In the listing that follows, give every line again exactly and omit the pictures.
::::
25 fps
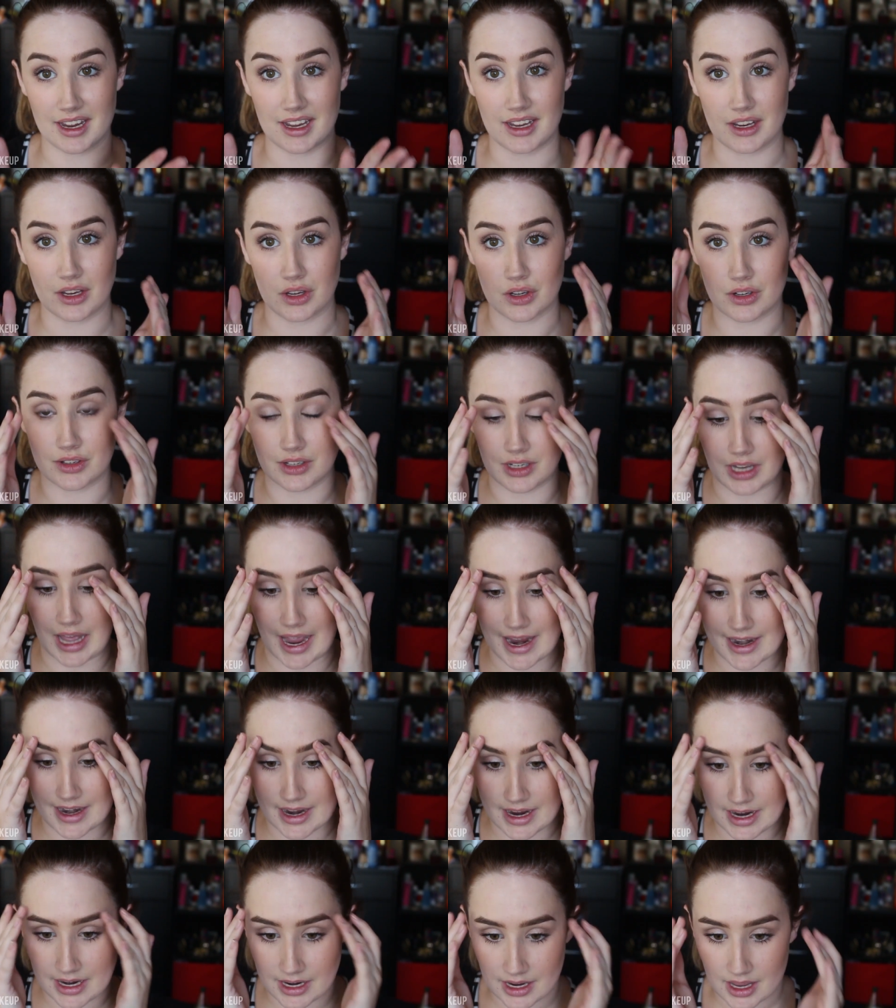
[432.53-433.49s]
it in good
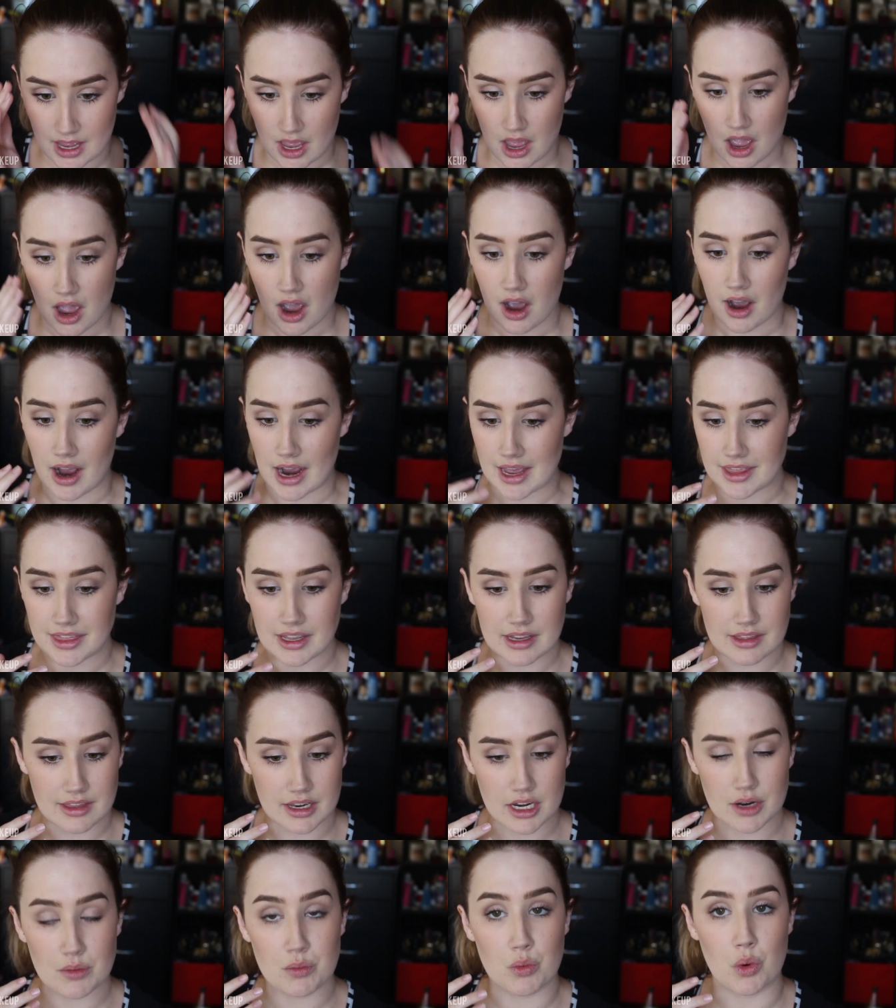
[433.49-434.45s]
lighting, I
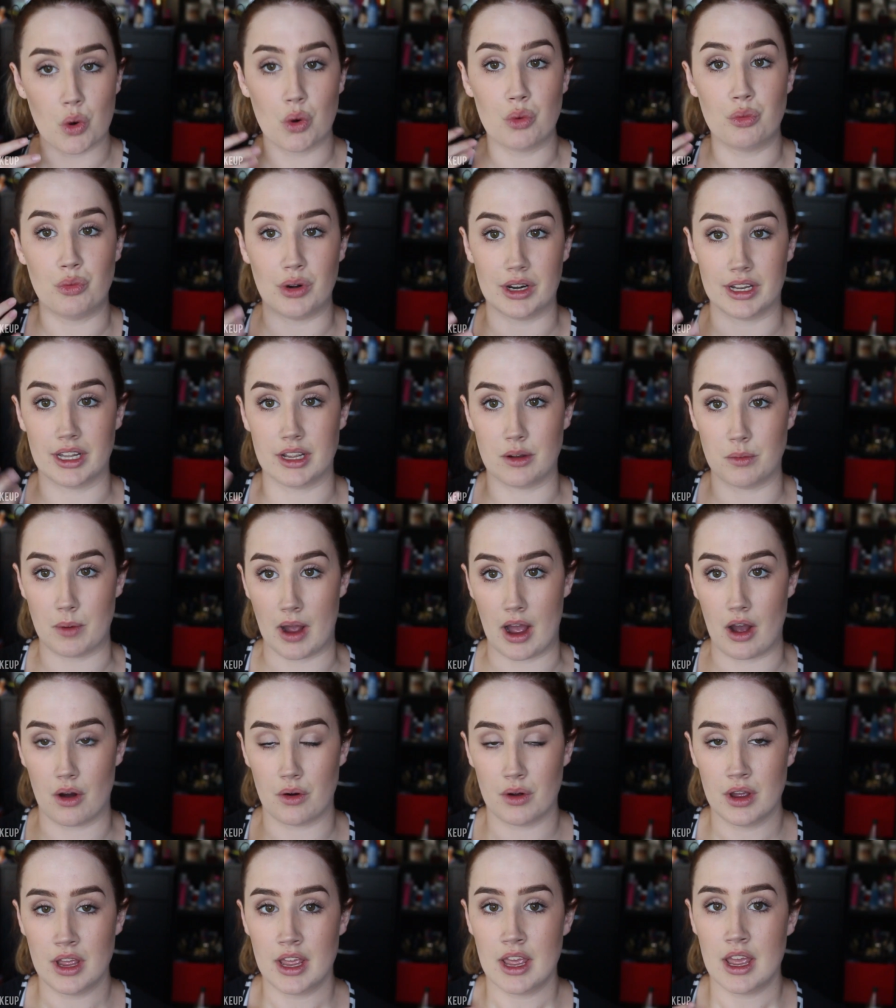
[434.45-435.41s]
think that it wore really
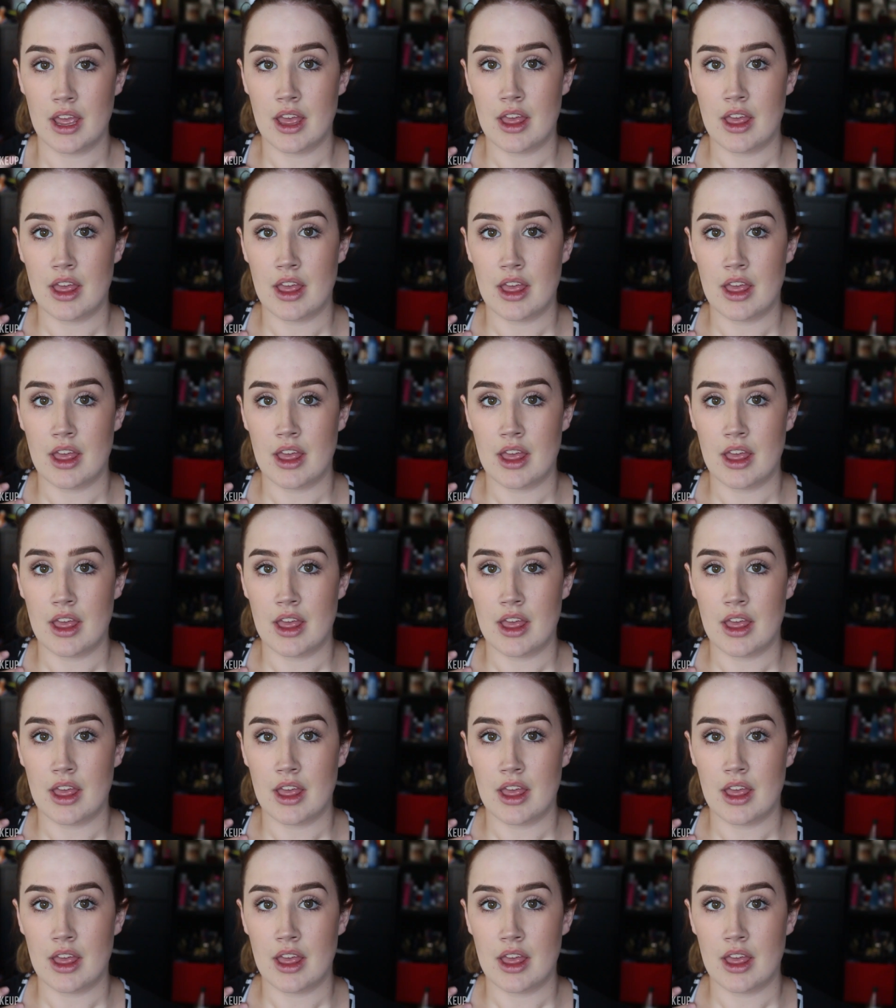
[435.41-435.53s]
well.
::::
RESPONSE AREA:
25 fps
[432.53-433.49s]
it in good
[433.49-434.45s]
lighting, I
[434.45-435.41s]
think that it wore really
[435.41-435.53s]
well.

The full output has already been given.